- Opening Delimiter -

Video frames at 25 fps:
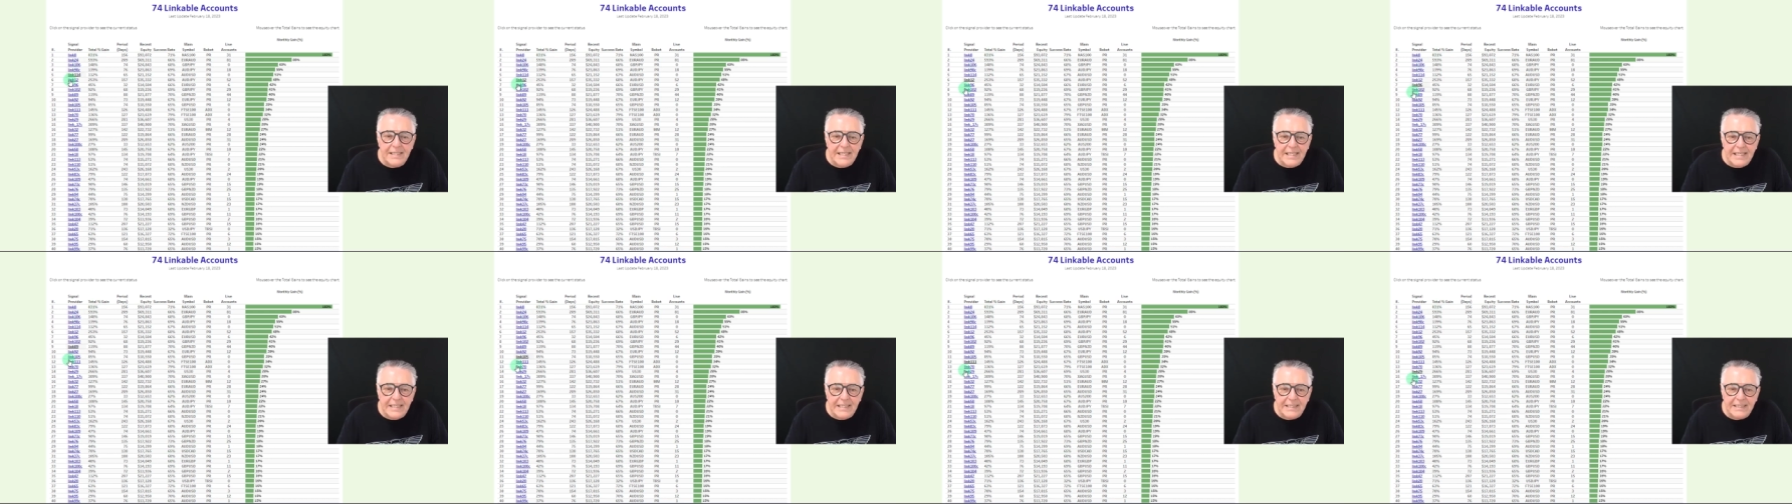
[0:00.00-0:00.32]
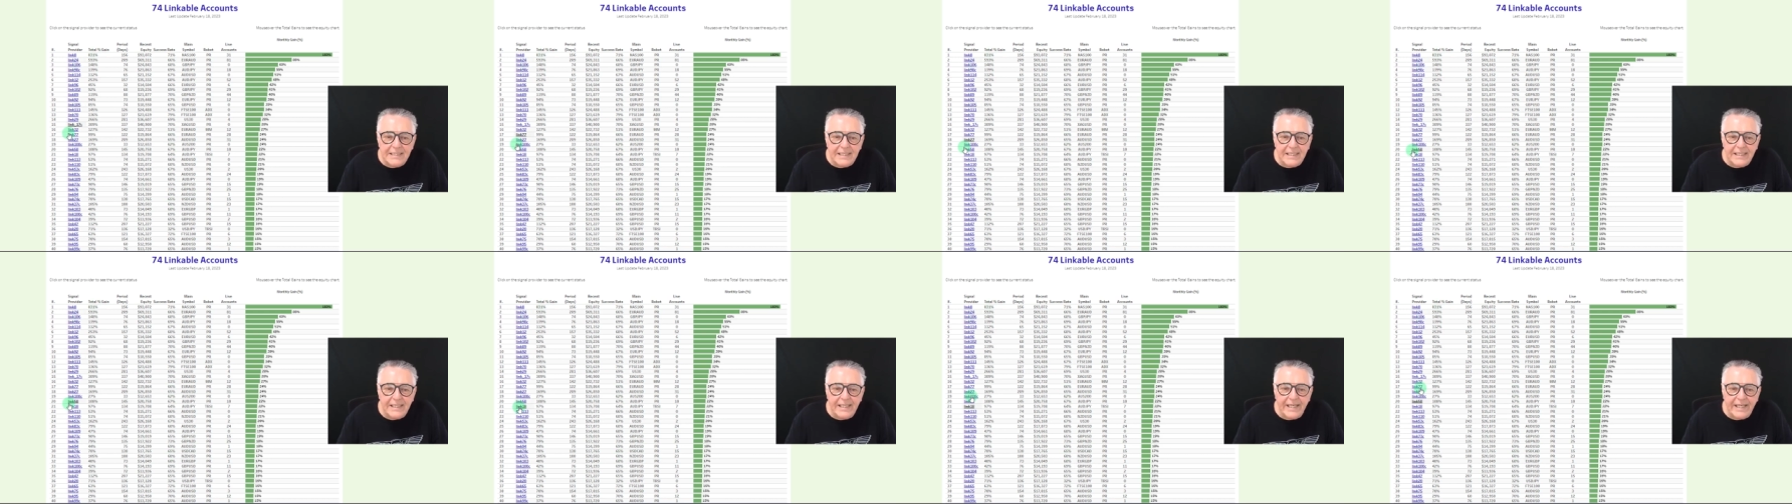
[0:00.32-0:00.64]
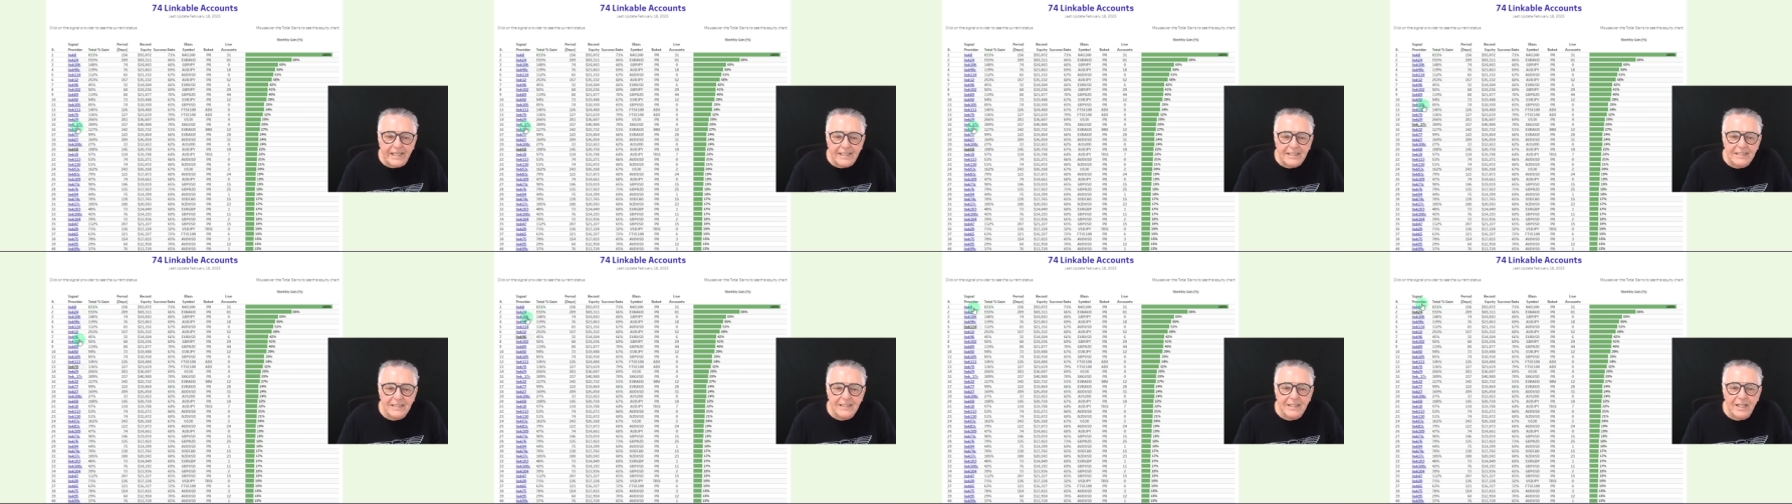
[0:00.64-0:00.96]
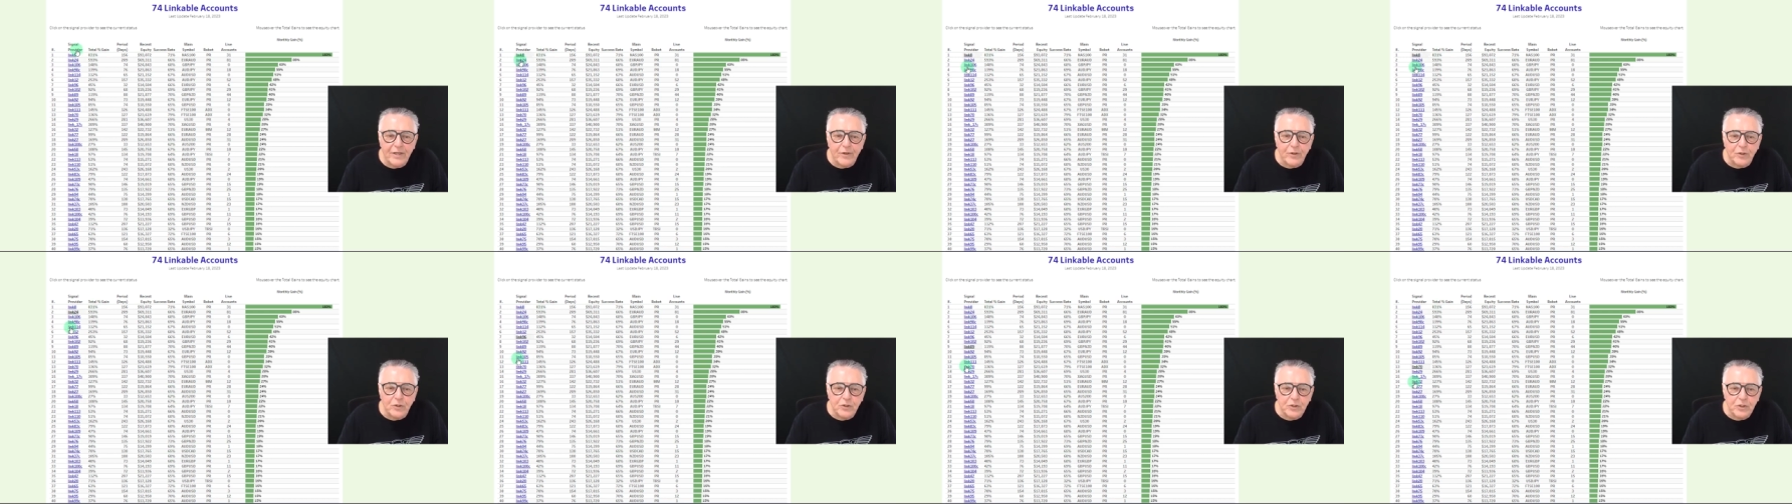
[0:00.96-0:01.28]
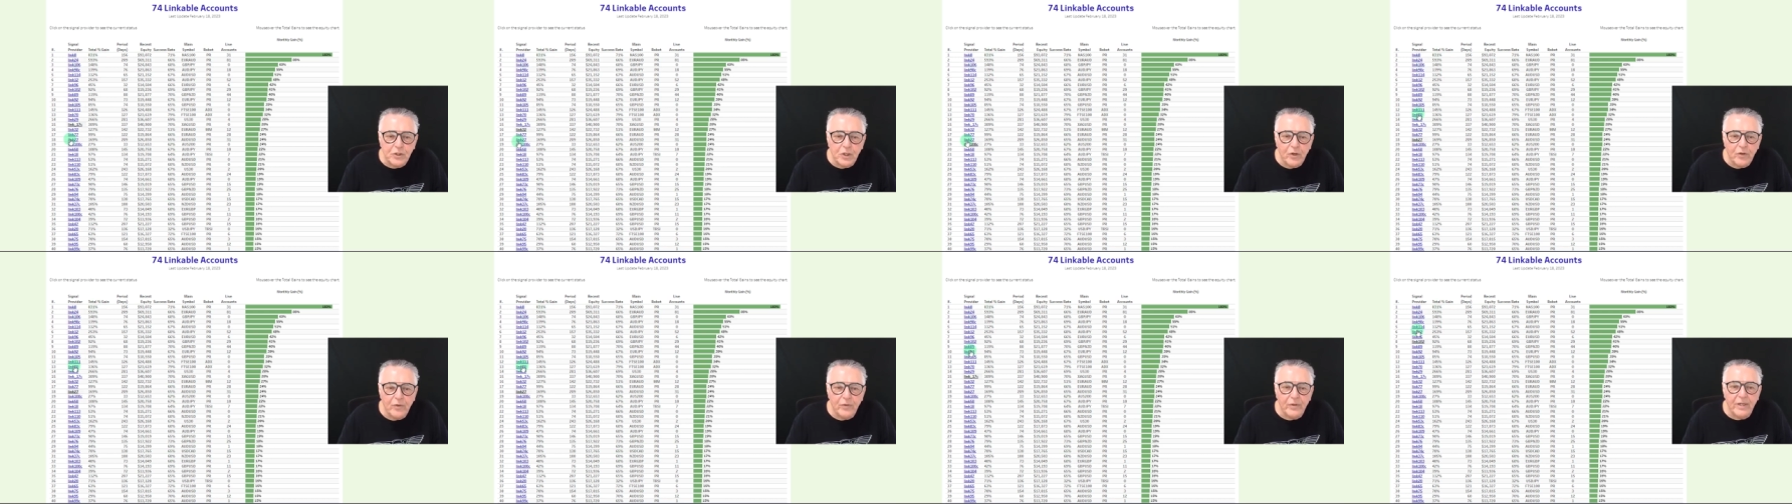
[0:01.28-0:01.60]
these links that are
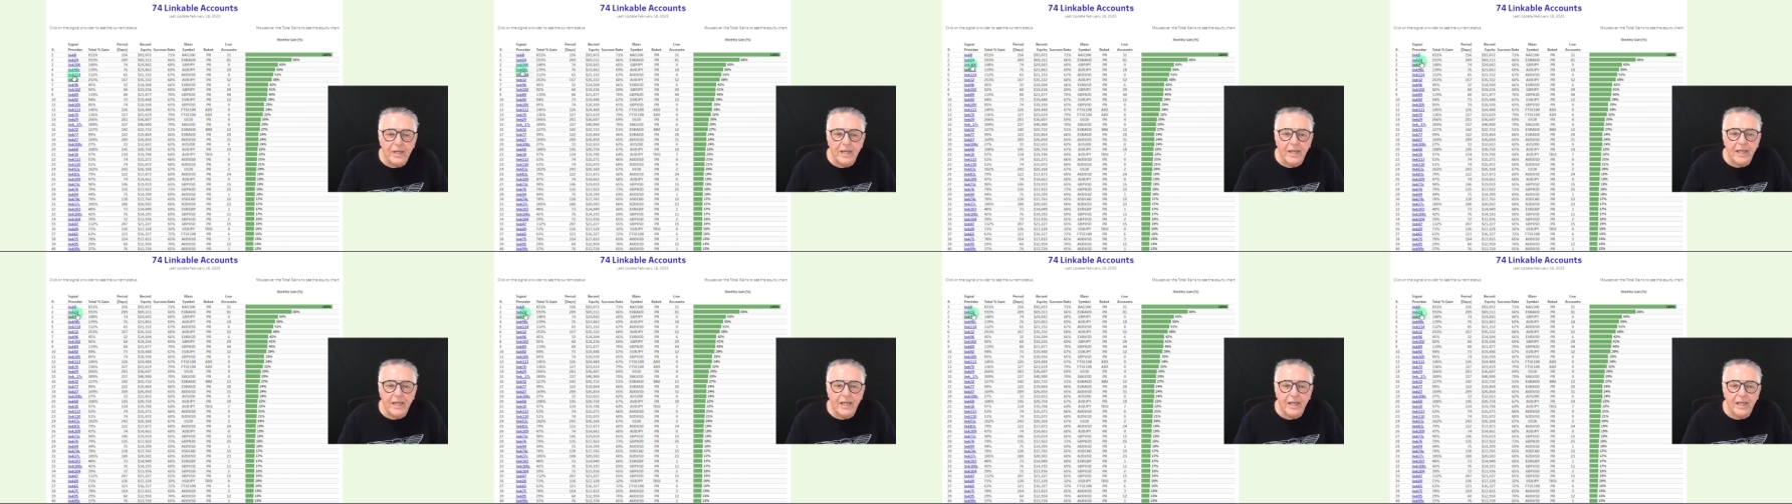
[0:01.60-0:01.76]
shown here.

- Closing Delimiter -

**What you should do**
Return word for word the line bearing "[0:00.32-0:00.64]" and every later line of the entries, but none of the pictures.

**Your response**
[0:00.32-0:00.64]
[0:00.64-0:00.96]
[0:00.96-0:01.28]
[0:01.28-0:01.60]
these links that are
[0:01.60-0:01.76]
shown here.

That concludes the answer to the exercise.